Pierre Niney explique son départ de la Comédie française

Par @Culturebox
Mis à jour le 06/12/2016 à 06H30, publié le 14/03/2015 à 19H36
Pierre Niney en mars 2015 sur le plateau de "Vivement Dimanche" sur France 2.

Pierre Niney en mars 2015 sur le plateau de "Vivement Dimanche" sur France 2.

© Sipa

Pierre Niney démissionne de la comédie française : l'information est tombée vendredi de façon brutale, sans explications, jetant le trouble. Samedi, le jeune comédien récompensé d'un César du Meilleur acteur pour le "Yves Saint Laurent" de Jalil Lespert, s'est expliqué. Il lui était, dit-il, impossible de maintenir une "double activité" au théâtre et au cinéma.

"Je ne dis par au-revoir au théâtre"

"J'ai donné ma lettre de démission à la Comédie-Française le 15 Janvier 2015. Je ne dis pas au revoir au théâtre pour autant", indique Pierre Niney, 26 ans, dans un message publié par l'AFP.

C'est la première fois que l'acteur entré en 2010, à seulement 21 ans, au sein de la "Maison de Molière" dont il était alors le plus jeune pensionnaire, s'exprime sur ce départ. "Je pense, plus que jamais, que la passerelle entre le cinéma et le théâtre est une chose magnifique qu'il faut cultiver absolument", explique-t-il dans ce commiqué.

"Depuis quelques mois il ne m'était plus possible d'entretenir ce lien comme je l'aurais voulu, étant donné les exigences de la Comédie-Française envers ses pensionnaires", ajoute-t-il. "J'ai passé quatre années superbes au sein de cette troupe" insiste-t-il.

Mais "comme d'autres actrices et acteurs avant moi, je me retrouve dans l'impossibilité de maintenir cette double activité et me dois malheureusement de quitter la troupe", poursuit-il.

Un César pour son interprétation du couturier Yves Saint Laurent

Souvent qualifié de "surdoué", Pierre Niney jonglait jusqu'à présent entre les engagements à la Comédie-Française et les tournages.

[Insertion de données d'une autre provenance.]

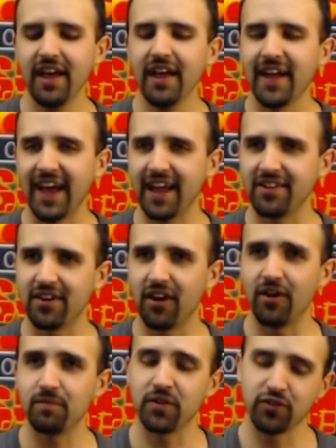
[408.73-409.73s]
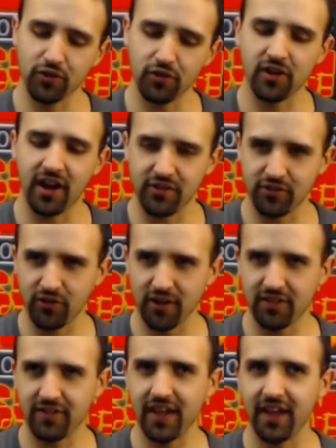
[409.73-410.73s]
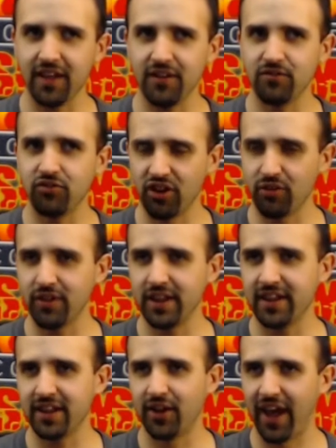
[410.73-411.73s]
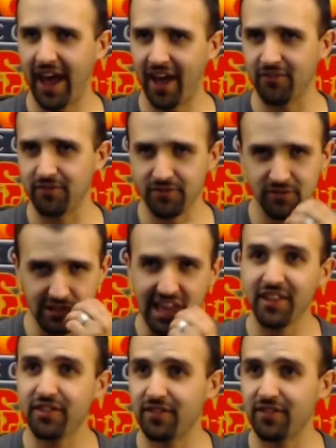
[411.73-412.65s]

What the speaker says: and the circle constructs, they generally can have less.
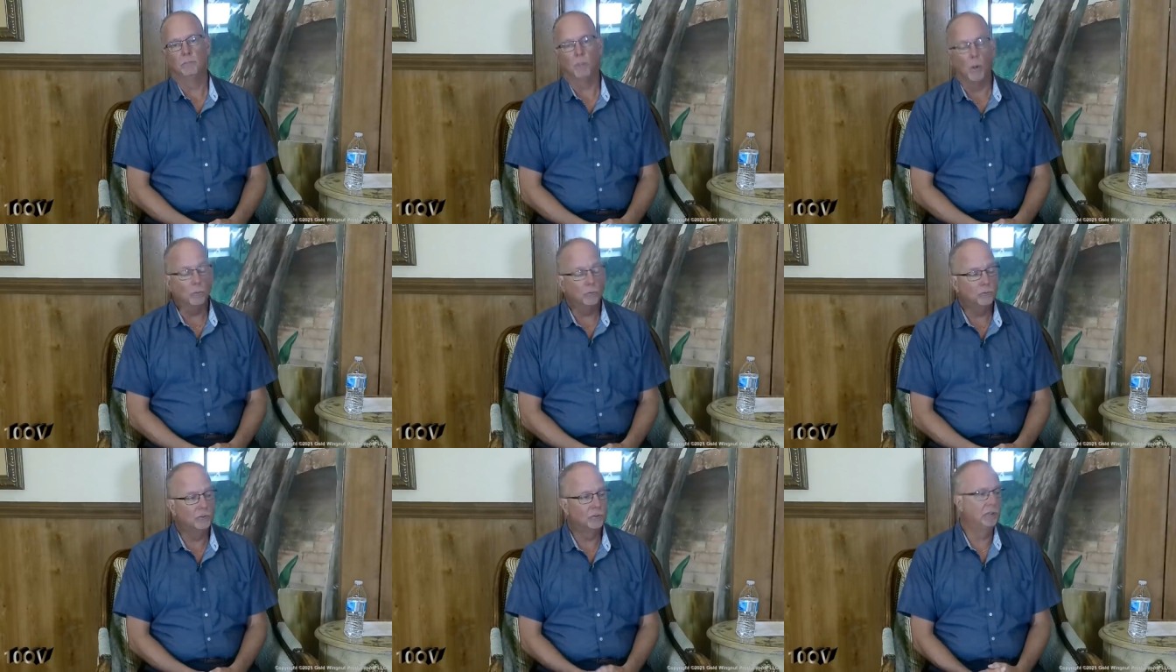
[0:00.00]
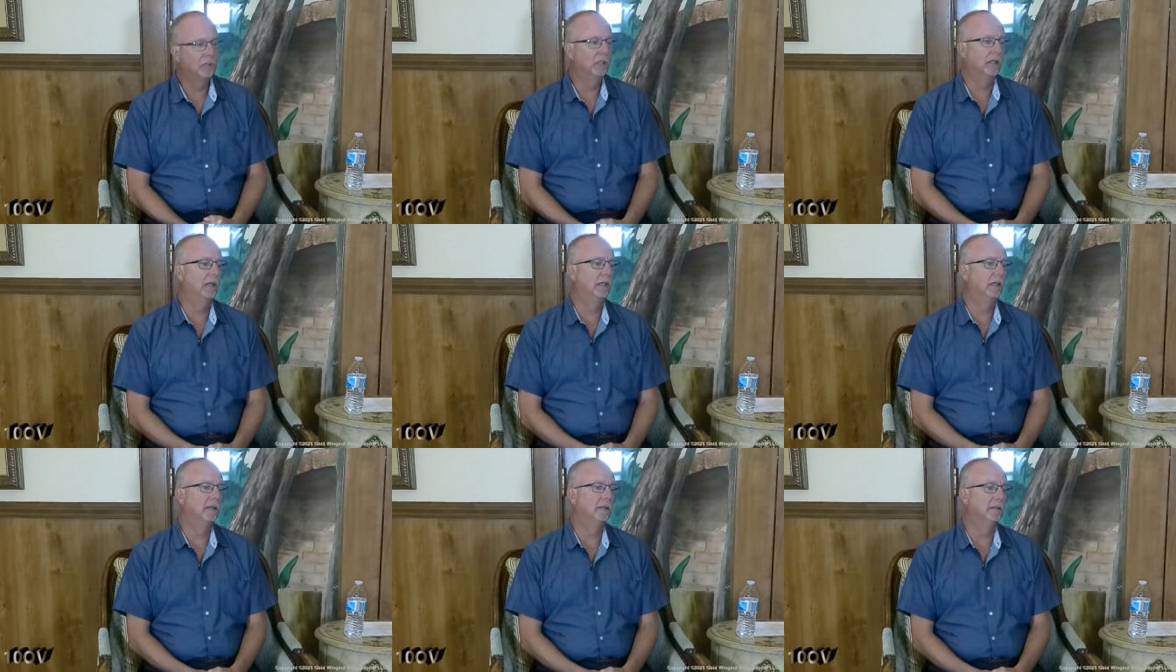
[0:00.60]
boats
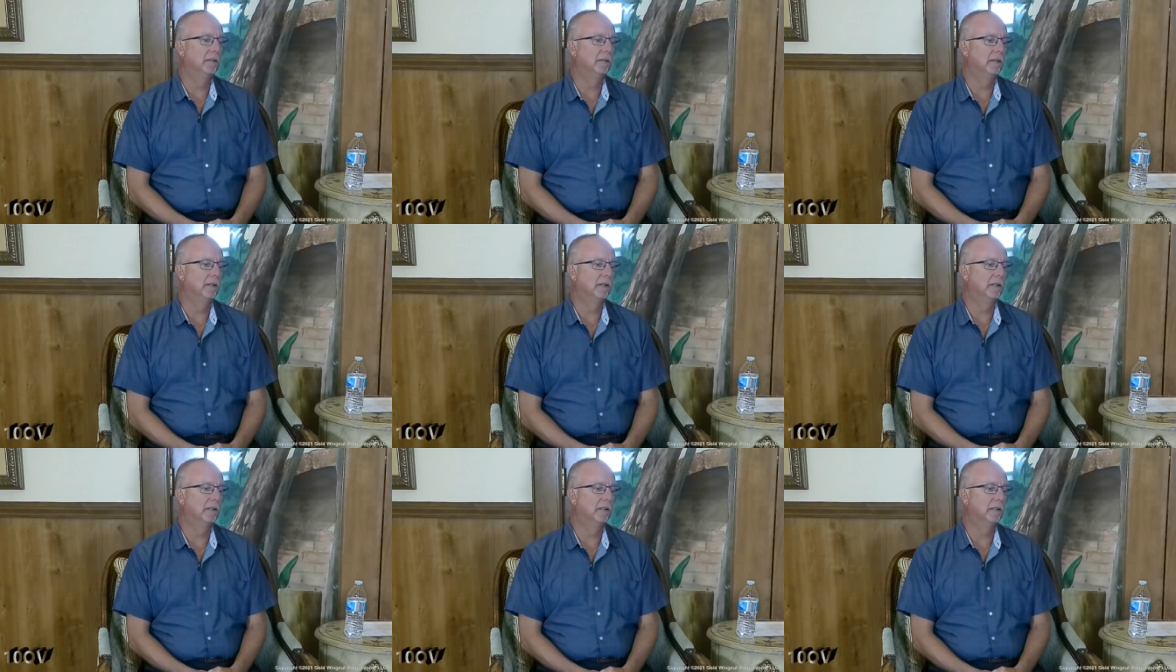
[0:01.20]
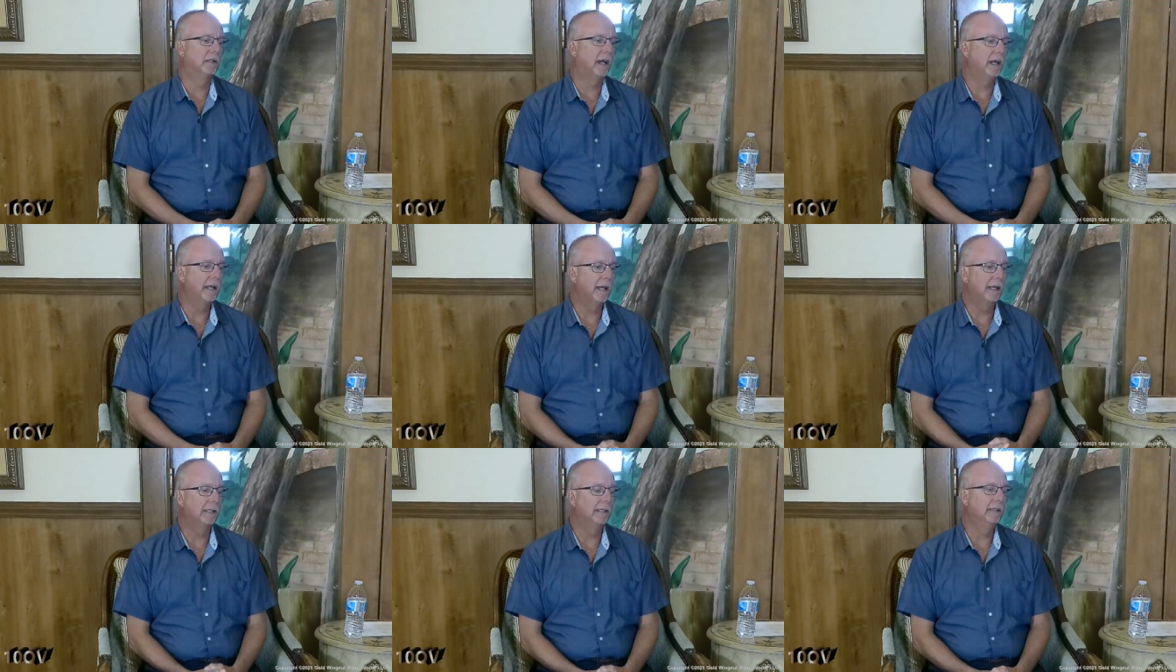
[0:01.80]
and
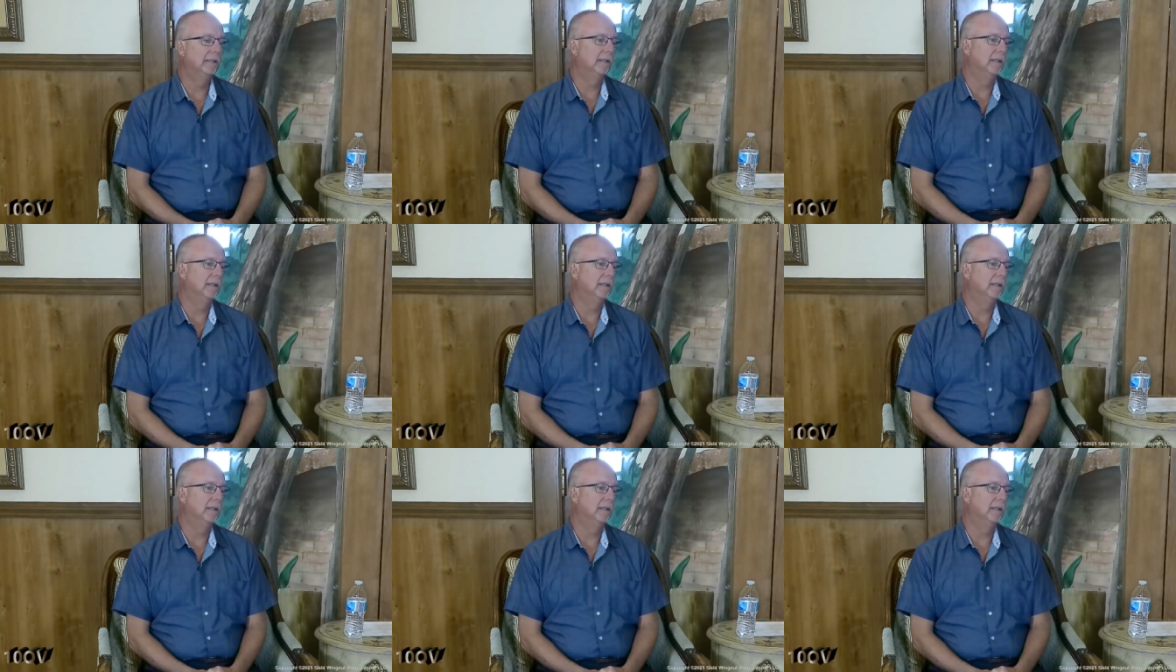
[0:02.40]
kayaking,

Sa composition dans le "Yves Saint Laurent" de Jalil Lespert, son talent pour restituer la timidité maladive comme l'élégance du mythique couturier français et son phrasé particulier, ont été particulièrement salués aussi bien par le public que par la profession. Il a été plusieurs fois nommé aux César (meilleur espoir masculin en 2012 pour "J'aime regarder les filles" de Frédéric Louf et en 2013 pour "Comme des frères" d'Hugo Gélin).